Context and objectives
Climate risk assessment for large credit portfolios lies at the intersection of supervisory climate stress testing, internal risk management, and
model risk governance. Supervisory exercises rely on scenario-based climate narratives and portfolio-level aggregation of losses. Supervisory guidance explicitly emphasizes
governance and robustness of climate-related risk measurement.
A standard modelling chain starts from NGFS/SSP scenario trajectories and maps physical and transition drivers to corporate credit risk. In particular,
linking socioeconomic transition pathways (SSP-like narratives) to firms' dynamics and credit metrics has been formalized in portfolio credit settings. Beyond the ``mean path'', practical risk analysis requires a panel of stochastic scenarios (variability, correlations, extremes) rather than a single deterministic trajectory.
A second layer of complexity arises from production defaults: temporary or persistent breakdowns in productive capacity induced by extreme physical events, energy supply disruptions, or binding transition constraints. Such events affect cash flows upstream of credit defaults and introduce regime switching, discontinuities and path dependence.

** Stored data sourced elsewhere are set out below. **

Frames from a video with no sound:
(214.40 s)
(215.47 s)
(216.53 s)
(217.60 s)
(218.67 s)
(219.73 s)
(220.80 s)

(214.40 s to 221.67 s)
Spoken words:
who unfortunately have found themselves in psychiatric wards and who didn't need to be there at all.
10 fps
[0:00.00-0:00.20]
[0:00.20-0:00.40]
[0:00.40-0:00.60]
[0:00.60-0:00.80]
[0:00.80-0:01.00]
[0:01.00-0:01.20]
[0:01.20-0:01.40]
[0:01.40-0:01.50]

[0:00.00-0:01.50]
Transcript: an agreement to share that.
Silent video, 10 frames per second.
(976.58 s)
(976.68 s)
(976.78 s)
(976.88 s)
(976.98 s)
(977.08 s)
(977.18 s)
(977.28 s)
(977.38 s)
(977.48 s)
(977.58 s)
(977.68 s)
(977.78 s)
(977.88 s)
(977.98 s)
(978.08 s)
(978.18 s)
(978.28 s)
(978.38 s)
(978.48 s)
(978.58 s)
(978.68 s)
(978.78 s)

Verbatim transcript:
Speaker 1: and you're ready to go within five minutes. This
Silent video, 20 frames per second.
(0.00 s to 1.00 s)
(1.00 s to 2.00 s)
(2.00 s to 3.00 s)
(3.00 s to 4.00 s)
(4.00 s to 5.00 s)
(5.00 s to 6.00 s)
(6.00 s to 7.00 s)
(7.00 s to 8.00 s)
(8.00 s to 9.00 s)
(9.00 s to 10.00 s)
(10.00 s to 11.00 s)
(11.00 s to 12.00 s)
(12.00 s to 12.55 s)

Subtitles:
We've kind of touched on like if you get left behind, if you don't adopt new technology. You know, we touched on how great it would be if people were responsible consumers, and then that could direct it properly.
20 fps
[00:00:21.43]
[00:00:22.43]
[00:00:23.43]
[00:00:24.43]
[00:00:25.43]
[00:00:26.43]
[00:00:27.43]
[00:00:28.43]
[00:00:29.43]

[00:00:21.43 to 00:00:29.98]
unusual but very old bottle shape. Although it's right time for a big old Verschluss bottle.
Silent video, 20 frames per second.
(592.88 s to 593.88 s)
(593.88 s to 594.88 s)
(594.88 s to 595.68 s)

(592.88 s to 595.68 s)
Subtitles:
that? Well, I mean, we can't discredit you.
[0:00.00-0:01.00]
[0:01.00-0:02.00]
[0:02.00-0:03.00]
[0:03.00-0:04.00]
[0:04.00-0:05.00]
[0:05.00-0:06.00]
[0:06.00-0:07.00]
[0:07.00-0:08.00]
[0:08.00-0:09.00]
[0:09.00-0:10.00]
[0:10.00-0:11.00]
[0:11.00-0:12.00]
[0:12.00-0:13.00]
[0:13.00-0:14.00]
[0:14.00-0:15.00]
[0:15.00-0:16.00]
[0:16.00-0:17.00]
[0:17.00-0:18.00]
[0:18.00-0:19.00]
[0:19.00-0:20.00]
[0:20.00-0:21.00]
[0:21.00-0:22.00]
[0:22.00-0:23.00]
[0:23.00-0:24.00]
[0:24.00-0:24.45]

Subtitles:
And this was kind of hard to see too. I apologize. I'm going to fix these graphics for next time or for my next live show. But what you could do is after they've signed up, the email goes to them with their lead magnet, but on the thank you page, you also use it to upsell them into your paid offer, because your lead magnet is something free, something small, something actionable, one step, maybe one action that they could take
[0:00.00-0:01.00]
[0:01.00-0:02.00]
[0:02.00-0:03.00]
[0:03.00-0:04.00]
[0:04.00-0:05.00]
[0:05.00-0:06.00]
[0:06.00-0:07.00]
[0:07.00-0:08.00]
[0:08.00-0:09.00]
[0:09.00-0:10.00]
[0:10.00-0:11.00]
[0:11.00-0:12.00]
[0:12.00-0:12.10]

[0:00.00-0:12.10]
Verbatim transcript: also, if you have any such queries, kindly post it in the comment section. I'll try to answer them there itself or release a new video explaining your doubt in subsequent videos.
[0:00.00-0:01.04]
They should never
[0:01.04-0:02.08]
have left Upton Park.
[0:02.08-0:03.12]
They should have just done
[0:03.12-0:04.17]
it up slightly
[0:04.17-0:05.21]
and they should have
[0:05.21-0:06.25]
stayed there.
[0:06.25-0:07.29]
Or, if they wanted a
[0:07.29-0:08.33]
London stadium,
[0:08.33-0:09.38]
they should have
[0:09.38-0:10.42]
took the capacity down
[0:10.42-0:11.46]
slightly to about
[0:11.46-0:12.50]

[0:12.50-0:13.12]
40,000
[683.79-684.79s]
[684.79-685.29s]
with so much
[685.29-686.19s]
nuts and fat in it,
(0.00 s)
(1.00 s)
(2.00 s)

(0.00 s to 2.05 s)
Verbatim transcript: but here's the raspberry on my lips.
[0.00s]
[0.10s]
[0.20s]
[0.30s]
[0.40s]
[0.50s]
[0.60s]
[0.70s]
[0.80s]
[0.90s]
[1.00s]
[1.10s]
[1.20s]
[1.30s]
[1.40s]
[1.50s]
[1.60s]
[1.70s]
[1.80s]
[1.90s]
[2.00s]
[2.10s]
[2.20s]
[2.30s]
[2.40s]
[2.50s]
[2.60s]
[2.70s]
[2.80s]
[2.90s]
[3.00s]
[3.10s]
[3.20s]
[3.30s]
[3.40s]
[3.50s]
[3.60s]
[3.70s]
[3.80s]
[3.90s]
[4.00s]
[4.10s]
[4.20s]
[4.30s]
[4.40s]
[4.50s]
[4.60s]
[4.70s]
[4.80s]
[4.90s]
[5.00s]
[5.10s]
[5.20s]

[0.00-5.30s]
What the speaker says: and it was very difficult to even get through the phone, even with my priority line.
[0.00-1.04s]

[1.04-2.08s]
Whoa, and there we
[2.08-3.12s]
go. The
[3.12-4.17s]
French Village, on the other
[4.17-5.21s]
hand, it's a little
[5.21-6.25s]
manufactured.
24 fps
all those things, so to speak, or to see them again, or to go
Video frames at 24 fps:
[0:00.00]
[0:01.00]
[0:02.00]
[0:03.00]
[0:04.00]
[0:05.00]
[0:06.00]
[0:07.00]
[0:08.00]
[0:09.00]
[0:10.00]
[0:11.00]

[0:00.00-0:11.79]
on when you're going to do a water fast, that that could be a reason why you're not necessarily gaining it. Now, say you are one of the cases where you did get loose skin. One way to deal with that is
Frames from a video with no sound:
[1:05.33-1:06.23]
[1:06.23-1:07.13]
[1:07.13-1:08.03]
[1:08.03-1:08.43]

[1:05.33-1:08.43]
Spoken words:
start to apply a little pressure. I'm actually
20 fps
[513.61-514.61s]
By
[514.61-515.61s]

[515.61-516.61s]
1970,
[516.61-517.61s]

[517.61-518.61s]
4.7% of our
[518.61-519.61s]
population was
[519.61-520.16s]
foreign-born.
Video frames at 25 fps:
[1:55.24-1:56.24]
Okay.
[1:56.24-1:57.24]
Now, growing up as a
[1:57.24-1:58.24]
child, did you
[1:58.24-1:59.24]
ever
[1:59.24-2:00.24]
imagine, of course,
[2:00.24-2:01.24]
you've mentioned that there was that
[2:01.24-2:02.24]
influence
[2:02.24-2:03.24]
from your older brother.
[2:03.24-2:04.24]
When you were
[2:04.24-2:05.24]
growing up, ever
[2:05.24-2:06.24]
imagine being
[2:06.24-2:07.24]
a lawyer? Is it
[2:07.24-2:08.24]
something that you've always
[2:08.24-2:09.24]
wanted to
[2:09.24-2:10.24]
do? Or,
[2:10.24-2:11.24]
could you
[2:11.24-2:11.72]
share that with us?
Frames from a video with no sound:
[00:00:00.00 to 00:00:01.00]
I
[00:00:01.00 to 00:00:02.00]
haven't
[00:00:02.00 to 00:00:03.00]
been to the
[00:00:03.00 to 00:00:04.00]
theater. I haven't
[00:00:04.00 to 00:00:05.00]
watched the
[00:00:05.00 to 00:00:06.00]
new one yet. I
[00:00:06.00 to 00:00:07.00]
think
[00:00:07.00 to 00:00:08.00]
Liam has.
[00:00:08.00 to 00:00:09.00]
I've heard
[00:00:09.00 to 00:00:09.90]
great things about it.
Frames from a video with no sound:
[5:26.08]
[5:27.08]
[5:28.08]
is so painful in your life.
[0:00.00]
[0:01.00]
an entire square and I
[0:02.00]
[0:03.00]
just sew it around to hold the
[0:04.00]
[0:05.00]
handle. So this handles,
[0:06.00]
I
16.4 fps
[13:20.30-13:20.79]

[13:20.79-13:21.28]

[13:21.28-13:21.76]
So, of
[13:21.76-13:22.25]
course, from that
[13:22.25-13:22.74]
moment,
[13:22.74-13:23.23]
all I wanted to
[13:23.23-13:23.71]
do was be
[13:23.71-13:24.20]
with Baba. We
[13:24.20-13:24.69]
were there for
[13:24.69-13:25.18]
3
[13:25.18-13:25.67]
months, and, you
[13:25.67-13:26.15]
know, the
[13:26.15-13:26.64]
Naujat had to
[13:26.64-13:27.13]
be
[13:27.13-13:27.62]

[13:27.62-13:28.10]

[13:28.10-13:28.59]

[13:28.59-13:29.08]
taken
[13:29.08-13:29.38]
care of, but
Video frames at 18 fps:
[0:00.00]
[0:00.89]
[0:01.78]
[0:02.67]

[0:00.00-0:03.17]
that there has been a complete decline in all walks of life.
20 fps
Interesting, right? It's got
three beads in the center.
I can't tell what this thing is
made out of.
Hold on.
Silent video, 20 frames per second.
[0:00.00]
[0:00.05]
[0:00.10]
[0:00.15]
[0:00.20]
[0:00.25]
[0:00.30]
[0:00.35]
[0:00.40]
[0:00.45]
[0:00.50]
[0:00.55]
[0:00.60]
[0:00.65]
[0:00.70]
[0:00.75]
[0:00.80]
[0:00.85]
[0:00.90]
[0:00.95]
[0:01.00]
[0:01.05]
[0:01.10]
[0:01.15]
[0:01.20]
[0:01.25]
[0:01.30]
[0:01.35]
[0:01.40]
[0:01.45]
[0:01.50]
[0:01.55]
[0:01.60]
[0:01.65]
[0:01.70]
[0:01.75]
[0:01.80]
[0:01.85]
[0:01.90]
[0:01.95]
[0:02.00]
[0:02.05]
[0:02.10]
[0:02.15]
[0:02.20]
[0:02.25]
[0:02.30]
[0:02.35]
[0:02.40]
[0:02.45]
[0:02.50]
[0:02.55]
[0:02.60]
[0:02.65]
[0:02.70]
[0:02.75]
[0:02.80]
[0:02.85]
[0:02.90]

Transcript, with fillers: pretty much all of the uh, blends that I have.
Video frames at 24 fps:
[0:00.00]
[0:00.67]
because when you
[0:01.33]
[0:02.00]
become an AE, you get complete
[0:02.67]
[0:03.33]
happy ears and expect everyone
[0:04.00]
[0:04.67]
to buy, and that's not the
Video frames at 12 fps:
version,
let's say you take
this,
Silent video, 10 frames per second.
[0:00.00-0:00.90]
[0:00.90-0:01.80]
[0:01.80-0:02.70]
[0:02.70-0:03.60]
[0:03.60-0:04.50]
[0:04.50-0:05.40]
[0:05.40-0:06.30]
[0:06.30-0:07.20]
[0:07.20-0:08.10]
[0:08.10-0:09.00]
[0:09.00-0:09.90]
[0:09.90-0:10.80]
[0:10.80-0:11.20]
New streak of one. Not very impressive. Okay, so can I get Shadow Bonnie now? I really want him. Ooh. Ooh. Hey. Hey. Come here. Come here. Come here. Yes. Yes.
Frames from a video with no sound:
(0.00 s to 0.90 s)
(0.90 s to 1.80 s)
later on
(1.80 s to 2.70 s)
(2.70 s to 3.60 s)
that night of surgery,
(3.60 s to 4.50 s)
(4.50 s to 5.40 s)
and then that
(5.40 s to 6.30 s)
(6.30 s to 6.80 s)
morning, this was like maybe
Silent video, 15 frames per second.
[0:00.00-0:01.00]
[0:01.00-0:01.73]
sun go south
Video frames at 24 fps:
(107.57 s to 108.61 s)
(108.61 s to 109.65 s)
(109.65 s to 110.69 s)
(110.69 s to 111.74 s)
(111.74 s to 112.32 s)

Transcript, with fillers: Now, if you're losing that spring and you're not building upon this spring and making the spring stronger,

Finally, transition risk is subject to deep (Knightian) uncertainty, especially regarding future carbon pricing. Ambiguity-aware corporate credit models have been proposed
to capture this dimension.
From a mathematical viewpoint, the resulting framework combines high-dimensional stochastic control and switching dynamics with robustness requirements. The objective of this project is not to introduce new economic mechanisms, but to use existing climate-to-credit model structures while developing numerically tractable, scalable, and auditable methods for (i) stochastic scenario generation, (ii) large-scale simulation, and (iii) robustness quantification of tail risk measures.